By Nowell Briscoe ( nowellbriscoe@bellsouth.net )

(Thank you Nowell for allowing us to use this wonderful article)

(Published  in the Walton Tribune-Monroe, GA)

(Republished with permission of the Walton Tribune - To see their website, please click HERE)

   Click HERE to see photos of what remains of the brick posts

        Several weeks ago I stood between the brick posts which served as the entrance to the old Monroe High School Building on Bold Springs Avenue.  Those posts were the gift to the school from the class of 1928 and were topped with big lanterns which welcomed generations of students each weekday morning as they made their way to and from class.

        The first Monroe High School was built on this site in 1927 and was ravaged by fire on December 12, 1936.  In 1938 the building which generations of students knew and loved was built and remained a high school until 1958 when the students moved to a new facility on Bryant Road, known as Monroe Area High School.

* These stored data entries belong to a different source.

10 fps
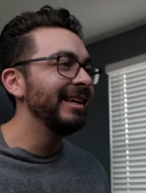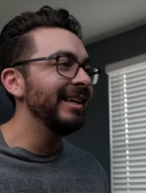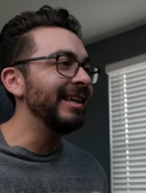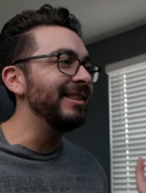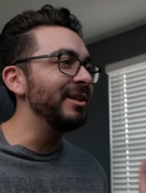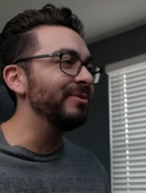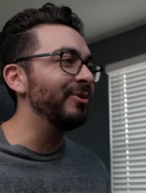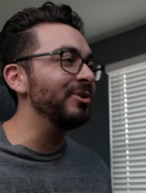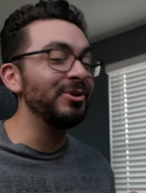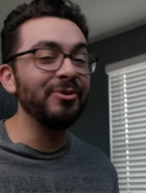in, these
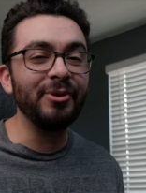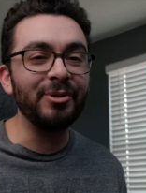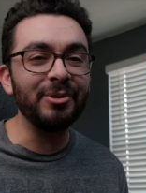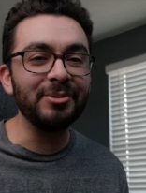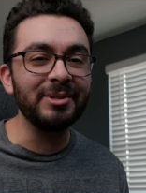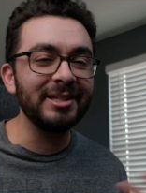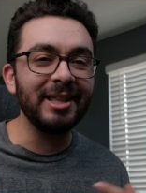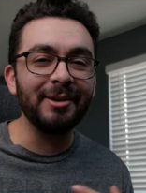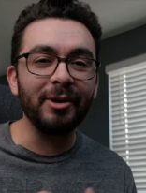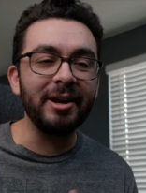first two photos
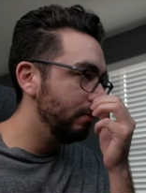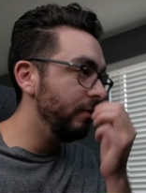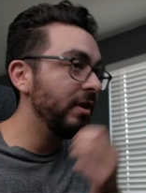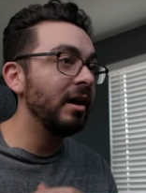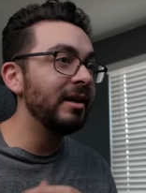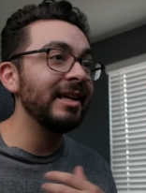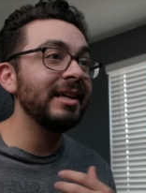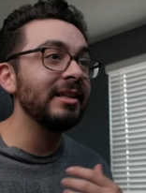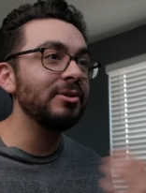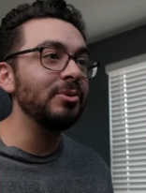that we're Moving on
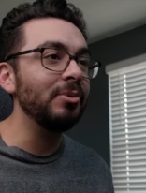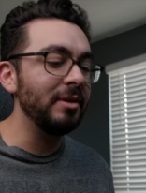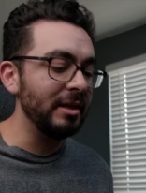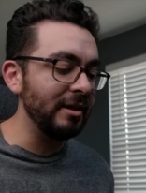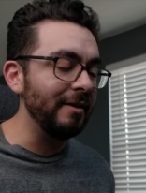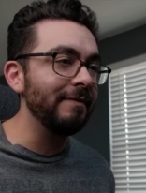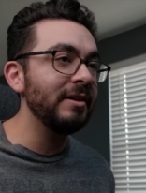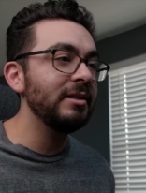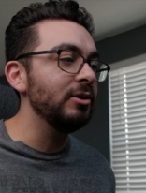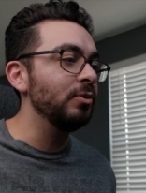uh, to the vintage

        Those posts, the now defunct Launius Memorial Library and what is left of Denton Hall are all that remain of the iconic building that served Monroe so well until the fire in late1976 which totally destroyed the old building save for the majestic front façade which continued to stand proudly along with the big office safe after the fire gutted the rest of the structure.  The morning after the fire, Monroe resident Charles Briscoe snapped a picture of the remains when the fire had been extinguished.  There were only still whispers and faint tendrils of smoke making their way to the sky when Charles stopped on his way to school to capture the damage the building had sustained the night before. The early morning light  gave the façade with its limestone columns and arch announcing “Monroe High School” an eerie look as if saying “I may be down but not out.”  When Charles returned home from class that afternoon, nothing was left but rubble and debris.  The city declared the façade a safety hazard. Bulldozers were brought in to topple the last remaining memory of a building loved and treasured by hundreds of the town’s citizens.

        Standing between those brick columns, I closed my eyes to the current building, long used as the Monroe Elementary School, as my mind took me back to the old school.  As if by magic I found myself walking up those limestone steps, opening the double glass front doors with that all too familiar squeak which announced your arrival.  Walking into the hallway you were immediately struck with the scent of oil, wax and a hint of dust, from the sweeping compound old “Mose”, the beloved custodian, used for years as he pushed the old broom up and down those halls.  That smell will always be in my mind.  To the left of the doors was the old Coke machine next to the door marked “Teacher’s Lounge”, where teachers sought refuge and solitude from the stress, antics and mayhem many students were fond of inflicting on those whose job it was to infuse education into our somewhat reluctant brains.  Across from the teacher’s lounge was the wood and glass trophy case which held year’s worth of awards, plaques and trophies from basketball and football games along with other honors awarded to the school.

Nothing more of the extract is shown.